#### Exercise goal:
Copy the lines below exactly, starting at the one with "[00:00:17.25]" and ending at the one with "[00:00:19.75]", and leave out any picture.

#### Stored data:
□ □ □ □ □

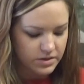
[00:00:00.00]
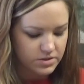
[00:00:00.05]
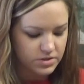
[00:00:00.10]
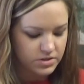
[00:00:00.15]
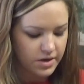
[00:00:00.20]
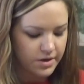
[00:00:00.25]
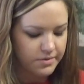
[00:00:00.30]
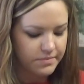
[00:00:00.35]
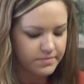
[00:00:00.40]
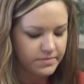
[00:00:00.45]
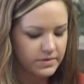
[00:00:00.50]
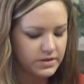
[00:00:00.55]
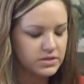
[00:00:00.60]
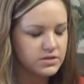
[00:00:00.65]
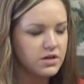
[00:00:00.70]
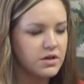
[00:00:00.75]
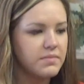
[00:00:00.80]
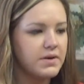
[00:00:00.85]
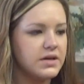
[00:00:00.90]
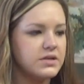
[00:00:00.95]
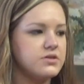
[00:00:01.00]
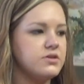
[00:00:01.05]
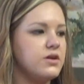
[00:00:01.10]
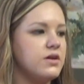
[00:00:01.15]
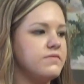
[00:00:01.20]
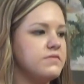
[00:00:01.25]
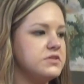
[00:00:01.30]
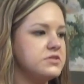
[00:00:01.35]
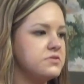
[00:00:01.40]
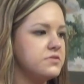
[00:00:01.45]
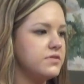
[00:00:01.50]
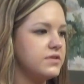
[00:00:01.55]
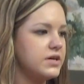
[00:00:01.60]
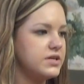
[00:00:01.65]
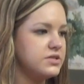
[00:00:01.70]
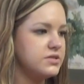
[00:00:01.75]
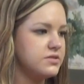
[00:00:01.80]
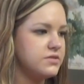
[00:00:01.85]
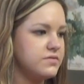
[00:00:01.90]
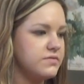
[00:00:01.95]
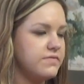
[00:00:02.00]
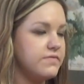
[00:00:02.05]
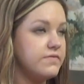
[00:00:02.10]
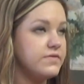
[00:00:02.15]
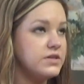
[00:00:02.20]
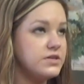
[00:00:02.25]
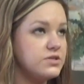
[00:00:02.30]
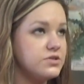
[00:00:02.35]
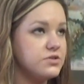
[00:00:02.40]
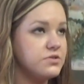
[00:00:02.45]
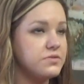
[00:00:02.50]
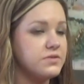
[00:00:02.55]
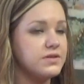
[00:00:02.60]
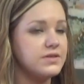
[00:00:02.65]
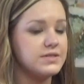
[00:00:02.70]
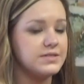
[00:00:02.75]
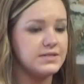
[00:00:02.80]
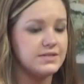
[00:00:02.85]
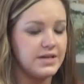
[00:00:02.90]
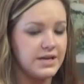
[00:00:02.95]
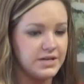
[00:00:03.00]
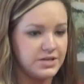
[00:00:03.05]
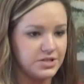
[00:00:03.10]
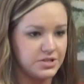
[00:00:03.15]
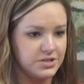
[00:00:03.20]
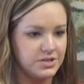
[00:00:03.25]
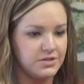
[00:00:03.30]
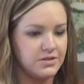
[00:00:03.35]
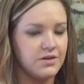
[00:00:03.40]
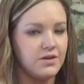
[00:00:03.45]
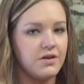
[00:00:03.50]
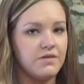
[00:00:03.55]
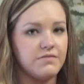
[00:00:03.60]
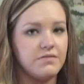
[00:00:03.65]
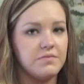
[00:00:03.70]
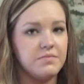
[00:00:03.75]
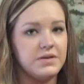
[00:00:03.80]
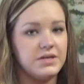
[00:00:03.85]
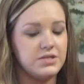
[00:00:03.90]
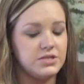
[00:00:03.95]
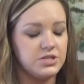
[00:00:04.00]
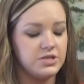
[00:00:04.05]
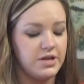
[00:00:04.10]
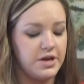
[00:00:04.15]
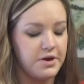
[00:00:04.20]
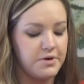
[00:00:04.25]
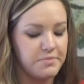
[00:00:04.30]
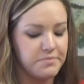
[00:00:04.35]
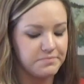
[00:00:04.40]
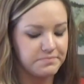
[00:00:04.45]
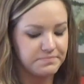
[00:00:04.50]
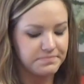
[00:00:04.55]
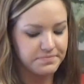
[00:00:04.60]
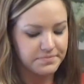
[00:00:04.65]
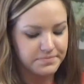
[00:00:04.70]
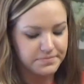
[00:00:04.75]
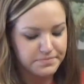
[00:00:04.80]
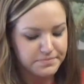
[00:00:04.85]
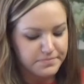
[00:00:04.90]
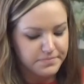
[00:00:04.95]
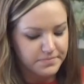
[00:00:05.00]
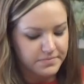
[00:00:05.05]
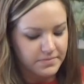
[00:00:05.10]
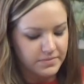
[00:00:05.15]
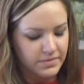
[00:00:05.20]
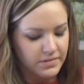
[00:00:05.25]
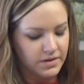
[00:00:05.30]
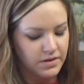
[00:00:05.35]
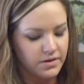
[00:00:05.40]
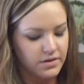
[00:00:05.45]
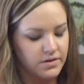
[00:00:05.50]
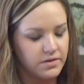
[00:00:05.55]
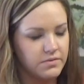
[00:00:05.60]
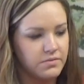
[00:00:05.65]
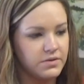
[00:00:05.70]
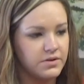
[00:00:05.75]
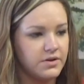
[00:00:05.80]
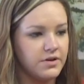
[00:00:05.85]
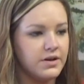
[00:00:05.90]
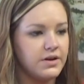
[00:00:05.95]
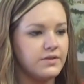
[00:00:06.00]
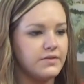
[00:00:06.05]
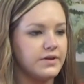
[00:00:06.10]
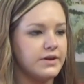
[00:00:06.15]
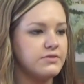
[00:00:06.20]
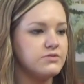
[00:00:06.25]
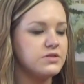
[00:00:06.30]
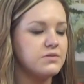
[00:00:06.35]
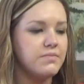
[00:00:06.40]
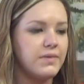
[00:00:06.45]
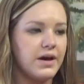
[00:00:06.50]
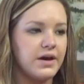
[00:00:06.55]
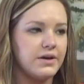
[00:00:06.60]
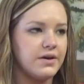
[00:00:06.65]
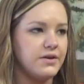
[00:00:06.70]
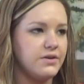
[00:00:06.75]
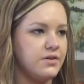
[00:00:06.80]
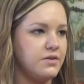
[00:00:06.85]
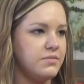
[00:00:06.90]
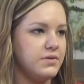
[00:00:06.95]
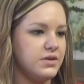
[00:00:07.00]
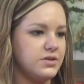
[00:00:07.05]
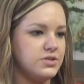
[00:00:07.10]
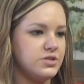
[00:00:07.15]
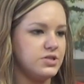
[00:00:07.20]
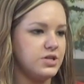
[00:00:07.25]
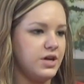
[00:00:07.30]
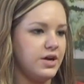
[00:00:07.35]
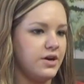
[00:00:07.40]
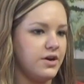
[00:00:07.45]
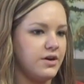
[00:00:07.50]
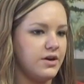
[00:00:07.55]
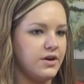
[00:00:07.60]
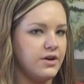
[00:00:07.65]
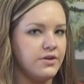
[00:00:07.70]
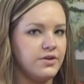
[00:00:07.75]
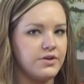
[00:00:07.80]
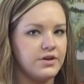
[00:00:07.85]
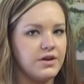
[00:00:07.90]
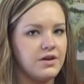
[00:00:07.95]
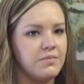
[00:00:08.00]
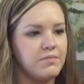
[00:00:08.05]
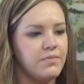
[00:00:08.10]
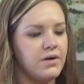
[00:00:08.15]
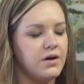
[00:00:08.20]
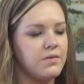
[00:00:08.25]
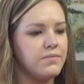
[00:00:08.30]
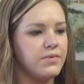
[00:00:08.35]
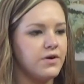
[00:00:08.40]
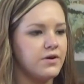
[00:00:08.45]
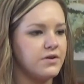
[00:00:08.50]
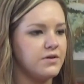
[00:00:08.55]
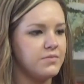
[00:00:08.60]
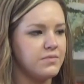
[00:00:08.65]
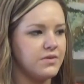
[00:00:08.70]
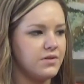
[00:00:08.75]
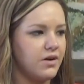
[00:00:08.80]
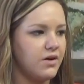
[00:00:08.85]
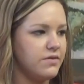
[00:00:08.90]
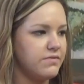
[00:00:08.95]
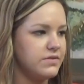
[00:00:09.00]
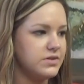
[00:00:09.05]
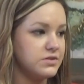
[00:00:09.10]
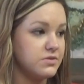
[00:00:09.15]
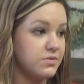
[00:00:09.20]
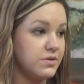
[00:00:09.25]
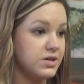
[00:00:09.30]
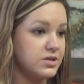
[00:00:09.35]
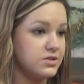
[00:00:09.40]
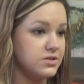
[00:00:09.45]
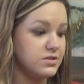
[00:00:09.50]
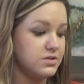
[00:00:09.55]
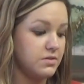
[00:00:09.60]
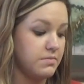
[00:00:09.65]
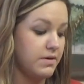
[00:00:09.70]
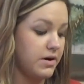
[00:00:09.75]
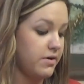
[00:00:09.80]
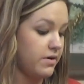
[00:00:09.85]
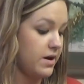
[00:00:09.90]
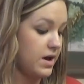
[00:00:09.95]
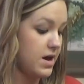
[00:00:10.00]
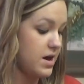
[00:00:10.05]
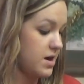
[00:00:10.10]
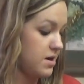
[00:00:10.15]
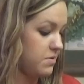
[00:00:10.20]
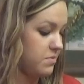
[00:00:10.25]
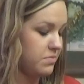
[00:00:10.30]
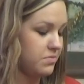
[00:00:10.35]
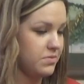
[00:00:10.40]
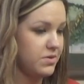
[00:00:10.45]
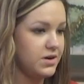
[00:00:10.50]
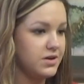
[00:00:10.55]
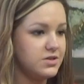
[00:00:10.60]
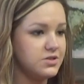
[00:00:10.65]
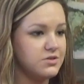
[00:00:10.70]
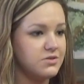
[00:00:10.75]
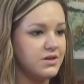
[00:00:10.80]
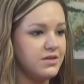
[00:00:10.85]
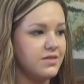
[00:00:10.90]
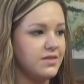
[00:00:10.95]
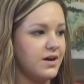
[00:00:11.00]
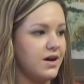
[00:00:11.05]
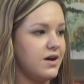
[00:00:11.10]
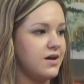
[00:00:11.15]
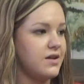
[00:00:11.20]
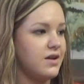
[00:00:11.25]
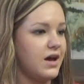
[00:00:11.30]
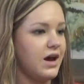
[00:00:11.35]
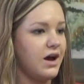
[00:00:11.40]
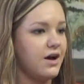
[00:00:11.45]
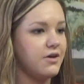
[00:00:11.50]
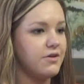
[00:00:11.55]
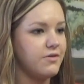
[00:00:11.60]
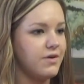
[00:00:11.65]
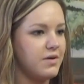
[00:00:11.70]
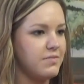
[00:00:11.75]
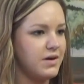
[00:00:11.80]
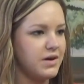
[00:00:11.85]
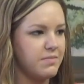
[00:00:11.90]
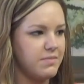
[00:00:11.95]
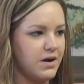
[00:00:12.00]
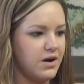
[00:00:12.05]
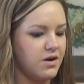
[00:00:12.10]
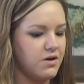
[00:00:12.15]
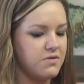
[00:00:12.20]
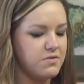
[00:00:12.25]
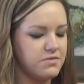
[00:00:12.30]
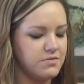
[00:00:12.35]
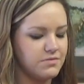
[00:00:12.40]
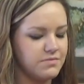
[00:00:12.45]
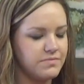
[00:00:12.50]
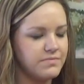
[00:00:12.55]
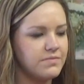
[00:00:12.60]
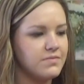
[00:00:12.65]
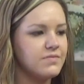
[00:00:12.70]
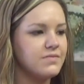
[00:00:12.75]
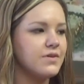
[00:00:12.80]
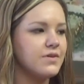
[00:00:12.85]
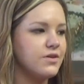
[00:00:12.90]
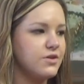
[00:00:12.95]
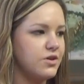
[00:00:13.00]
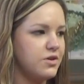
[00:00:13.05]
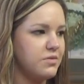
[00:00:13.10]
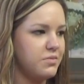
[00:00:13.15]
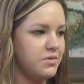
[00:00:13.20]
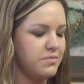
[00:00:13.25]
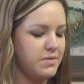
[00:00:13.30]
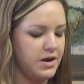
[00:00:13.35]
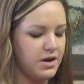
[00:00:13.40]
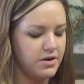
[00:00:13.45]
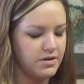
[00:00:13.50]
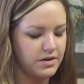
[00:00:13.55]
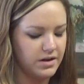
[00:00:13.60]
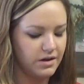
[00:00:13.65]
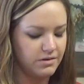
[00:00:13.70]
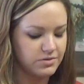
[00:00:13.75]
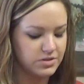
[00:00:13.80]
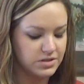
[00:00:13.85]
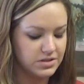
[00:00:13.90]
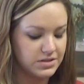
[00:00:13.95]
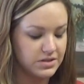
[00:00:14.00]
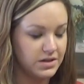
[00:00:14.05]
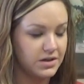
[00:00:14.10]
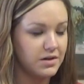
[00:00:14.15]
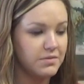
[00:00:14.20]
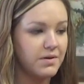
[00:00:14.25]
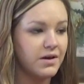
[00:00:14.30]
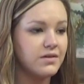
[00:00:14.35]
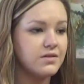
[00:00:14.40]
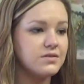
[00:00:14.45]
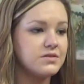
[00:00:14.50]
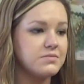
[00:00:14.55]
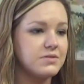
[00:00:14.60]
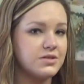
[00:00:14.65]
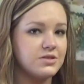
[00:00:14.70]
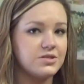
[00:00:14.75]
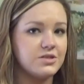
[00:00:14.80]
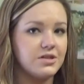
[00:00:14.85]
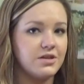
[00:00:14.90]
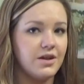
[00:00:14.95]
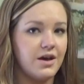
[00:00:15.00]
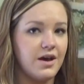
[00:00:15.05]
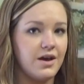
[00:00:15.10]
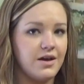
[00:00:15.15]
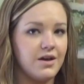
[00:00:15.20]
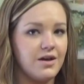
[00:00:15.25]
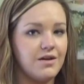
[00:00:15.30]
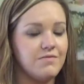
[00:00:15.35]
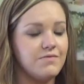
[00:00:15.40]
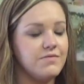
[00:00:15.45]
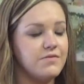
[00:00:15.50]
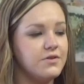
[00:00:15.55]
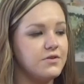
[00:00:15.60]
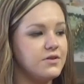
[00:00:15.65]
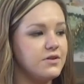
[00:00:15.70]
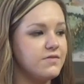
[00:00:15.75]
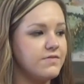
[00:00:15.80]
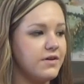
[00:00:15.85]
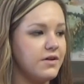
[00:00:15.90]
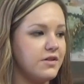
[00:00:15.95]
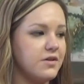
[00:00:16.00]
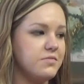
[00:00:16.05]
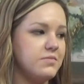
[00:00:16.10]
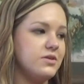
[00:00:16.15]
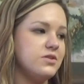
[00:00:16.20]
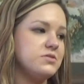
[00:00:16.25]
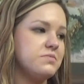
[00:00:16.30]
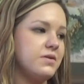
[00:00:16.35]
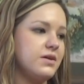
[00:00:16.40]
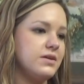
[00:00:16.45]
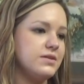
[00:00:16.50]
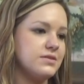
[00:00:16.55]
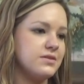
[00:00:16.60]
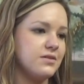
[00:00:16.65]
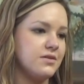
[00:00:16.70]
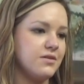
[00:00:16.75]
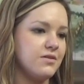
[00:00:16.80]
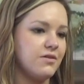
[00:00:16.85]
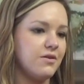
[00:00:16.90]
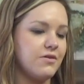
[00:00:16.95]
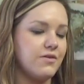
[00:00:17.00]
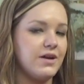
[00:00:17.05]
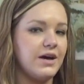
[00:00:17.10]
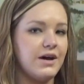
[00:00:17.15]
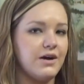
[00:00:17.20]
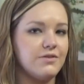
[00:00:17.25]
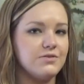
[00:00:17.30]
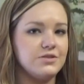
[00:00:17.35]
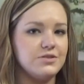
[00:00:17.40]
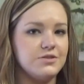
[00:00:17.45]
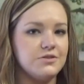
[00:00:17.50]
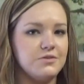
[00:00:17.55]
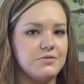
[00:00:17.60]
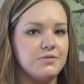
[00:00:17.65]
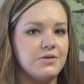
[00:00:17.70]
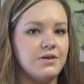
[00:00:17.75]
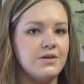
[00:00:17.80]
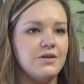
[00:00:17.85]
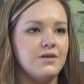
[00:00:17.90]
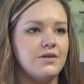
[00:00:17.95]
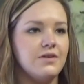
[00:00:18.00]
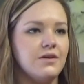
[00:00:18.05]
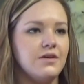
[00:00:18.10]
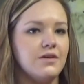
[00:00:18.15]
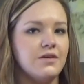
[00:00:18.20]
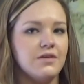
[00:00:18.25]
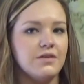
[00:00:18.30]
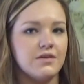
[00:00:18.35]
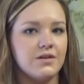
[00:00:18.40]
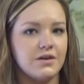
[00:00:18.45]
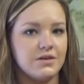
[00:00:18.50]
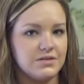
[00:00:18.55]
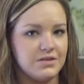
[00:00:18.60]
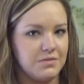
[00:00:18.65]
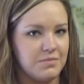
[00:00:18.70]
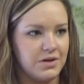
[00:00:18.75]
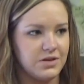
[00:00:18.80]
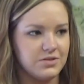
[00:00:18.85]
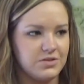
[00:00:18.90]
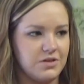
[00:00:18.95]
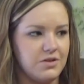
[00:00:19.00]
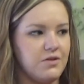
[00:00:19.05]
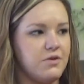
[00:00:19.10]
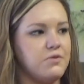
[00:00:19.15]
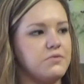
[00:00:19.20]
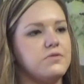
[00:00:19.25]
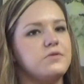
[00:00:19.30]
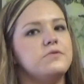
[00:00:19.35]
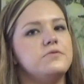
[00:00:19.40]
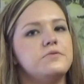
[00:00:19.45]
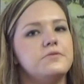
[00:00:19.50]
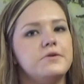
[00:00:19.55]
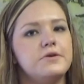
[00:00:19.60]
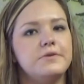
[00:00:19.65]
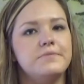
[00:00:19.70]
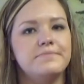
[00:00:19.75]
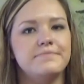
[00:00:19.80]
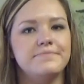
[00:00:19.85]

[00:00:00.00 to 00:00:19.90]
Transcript: So let's go back to our visualization of the beach now. When you're lounging back in your beach chair and you're getting bombarded with all of these questions about, hey, where did you get that and how do I make my own? You're prepared now. Just think about this beach today and fill your fellow beach buddies in on how to customize their own cooler.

□ □ □ □ □

#### Exercise solution:
[00:00:17.25]
[00:00:17.30]
[00:00:17.35]
[00:00:17.40]
[00:00:17.45]
[00:00:17.50]
[00:00:17.55]
[00:00:17.60]
[00:00:17.65]
[00:00:17.70]
[00:00:17.75]
[00:00:17.80]
[00:00:17.85]
[00:00:17.90]
[00:00:17.95]
[00:00:18.00]
[00:00:18.05]
[00:00:18.10]
[00:00:18.15]
[00:00:18.20]
[00:00:18.25]
[00:00:18.30]
[00:00:18.35]
[00:00:18.40]
[00:00:18.45]
[00:00:18.50]
[00:00:18.55]
[00:00:18.60]
[00:00:18.65]
[00:00:18.70]
[00:00:18.75]
[00:00:18.80]
[00:00:18.85]
[00:00:18.90]
[00:00:18.95]
[00:00:19.00]
[00:00:19.05]
[00:00:19.10]
[00:00:19.15]
[00:00:19.20]
[00:00:19.25]
[00:00:19.30]
[00:00:19.35]
[00:00:19.40]
[00:00:19.45]
[00:00:19.50]
[00:00:19.55]
[00:00:19.60]
[00:00:19.65]
[00:00:19.70]
[00:00:19.75]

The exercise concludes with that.